**Action item**
The result should be the lines from the one that contains "[0:02.00-0:03.00]" to the final line of the entries below, copied exactly and with no pictures.

**Input data**
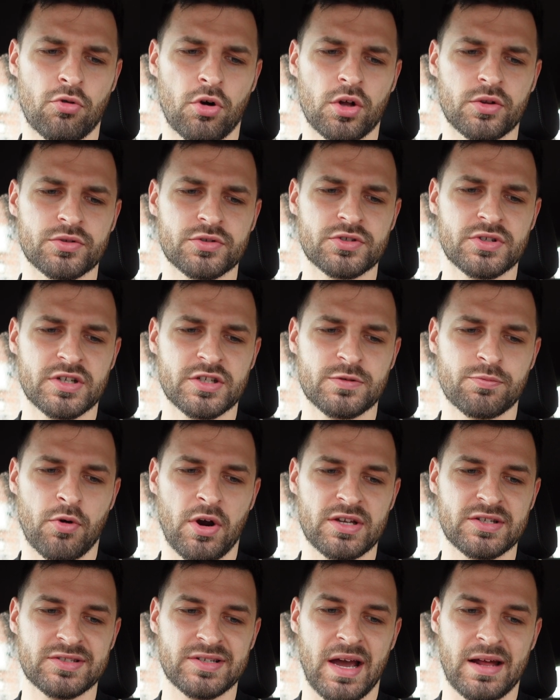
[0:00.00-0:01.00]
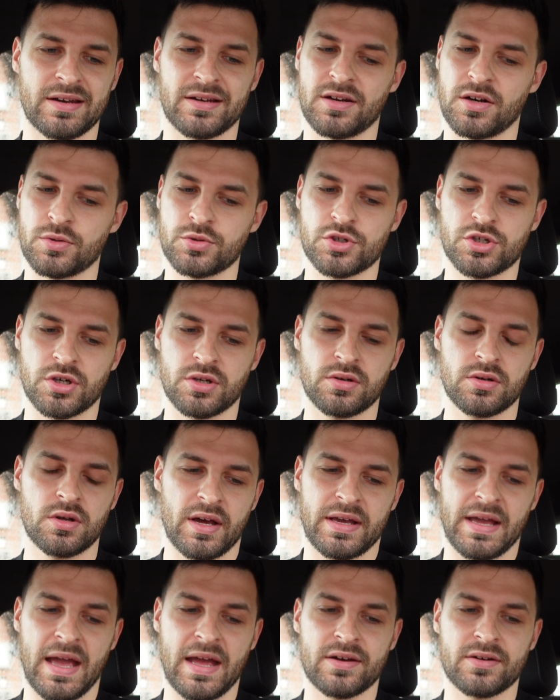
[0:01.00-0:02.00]
Bronze Express Tanning Lotion,
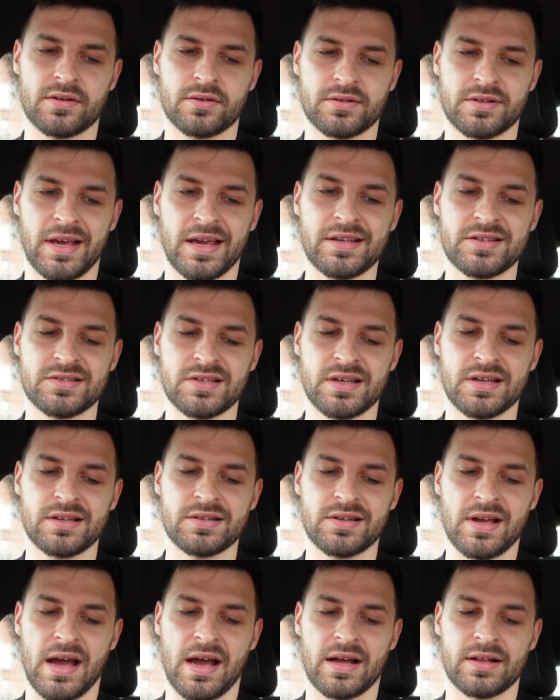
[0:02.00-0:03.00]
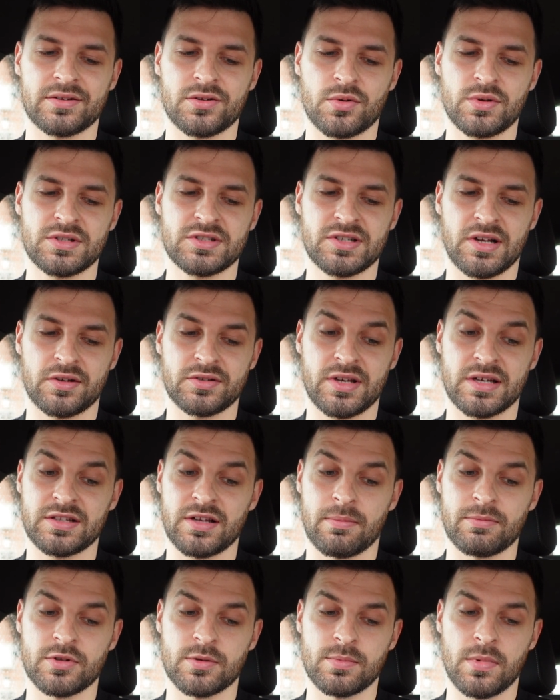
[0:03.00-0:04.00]
again, gated and only sells eight
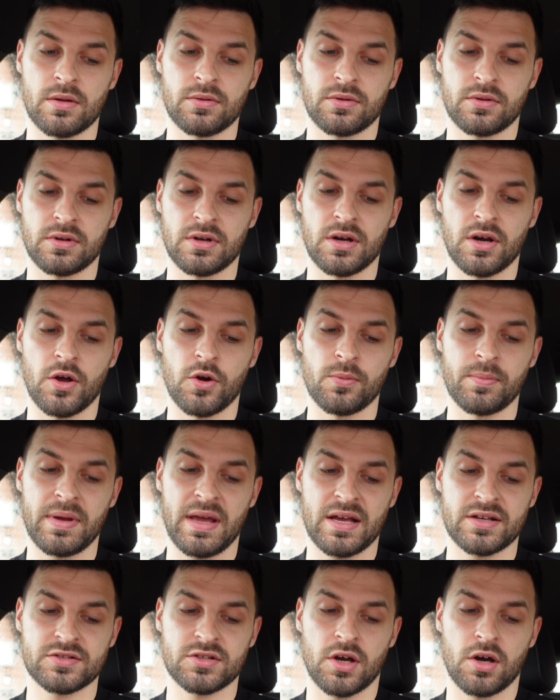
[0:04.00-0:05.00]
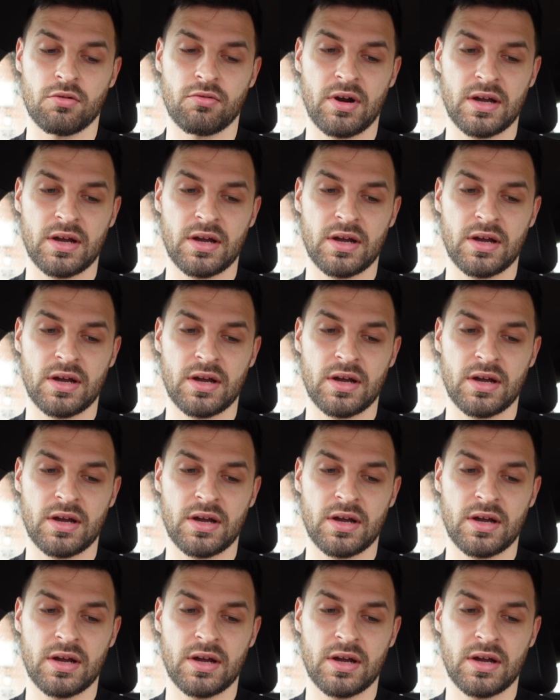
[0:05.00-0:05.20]
times a month and a low BSR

**Output for this exercise**
[0:02.00-0:03.00]
[0:03.00-0:04.00]
again, gated and only sells eight
[0:04.00-0:05.00]
[0:05.00-0:05.20]
times a month and a low BSR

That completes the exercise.